On 23 August 2007, a severe supercell event struck wide parts of the Saxony Highlands and produced intense flashflooding, large hail up to 8cm and severe wind gusts. The supercell storm was originated between Plauen and Zwickau in Western Saxony at 09.30-09.45 UTC. Then, the storm has become rapidly stronger and reached soon very high radar reflectivity (about 55 dBZ in low-level doppler radar imagery). The developing high-precipitation supercell storm travelled to the northeast while the steering flow of the residuary storms was directed to the north. As a result, a markedly defined right moving could have been observed indicating a possible mesocyclone. The entire duration of the storm that brushed past Dresden at 12.10 UTC was about five hours from Western Saxony to the Western Poland. Its path had been continuously marked by right moving with 45-90° derivation of the steering flow and numberous large hail and flashflooding events. At, 11.35 UTC, respective dopper wind imagery (not shown) disclosed a strong dipole structure, the corresponding low-level radar imagery had shown a classic to HP supercell structure with a well-defined hook echo. Maximum reflectivity in radar imagery have been in exceed of 65 dBZ.

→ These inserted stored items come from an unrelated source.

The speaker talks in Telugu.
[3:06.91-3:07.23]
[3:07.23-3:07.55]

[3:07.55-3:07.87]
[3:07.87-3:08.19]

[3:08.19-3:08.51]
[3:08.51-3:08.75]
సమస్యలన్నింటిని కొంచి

2. Which conditions do favour supercell storms?

Whereas ordinary storms are able to form when moisture, instability and lift is present, supercell storms usually require another ingredient, the wind shear. Strongly veering and increasing winds with height allow for set up of storm-relative helicity that can be ingested by the storm's inflow thereafter. Strong deep layer shear in the order of at least 10-20m/s enables the possibility of separated up- and downdrafts and therefore long-lived convective storms. If sufficient storm-relative helicity is present, the storm may develop a rotating updraft by tilting the pre-existing environmental horizontal vorticity into vertical vorticity. A mid-level mesocyclone results of this process. If strong low-level shear is present, too, a low-level mesocyclone respectively a tornado can evolve. (The complete process of developing mesocyclones and tornadoes goes, however, beyond the scope of this study. I refer to Estofex.org where several papers about the accurate mechanisms can be gleaned from, e.g. Dahl J., Supercells - Their Dynamics and Prediction M.Sc. thesis (2006)).

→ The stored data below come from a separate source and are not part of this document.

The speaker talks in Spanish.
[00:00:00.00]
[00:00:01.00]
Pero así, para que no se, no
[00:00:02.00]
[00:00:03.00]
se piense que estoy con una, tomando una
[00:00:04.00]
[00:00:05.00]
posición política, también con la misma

There is an exhaustive manual about forecasting severe convective storms calling "Warning Decision Training Branch". The threshold values for HP supercells are given with below 18 m/s and in exceed of 30 m/s for LP-Supercells. Upper-level Winds below 18 m/s favour hydrometeors to recycle within the main updraft and to grow substantially whereas winds above 30 m/s make the hydrometeors blowing away from the main updraft (perhaps leading to isolated large hailstones falling in the rain-free area of the storm). However, it should be emphasized that strictly following thresholds is not the way forecasters should go to anticipate the character of supercell storms.

The following chapter will verify whether the synoptic-scale and mesoscale conditions have been sufficient for HP supercell storms.

3. Synoptic environment of the supercell storm

The subsequent reanalysis maps stemming from wetter3.de appear to be representative of the storm's large- and mesoscale environment.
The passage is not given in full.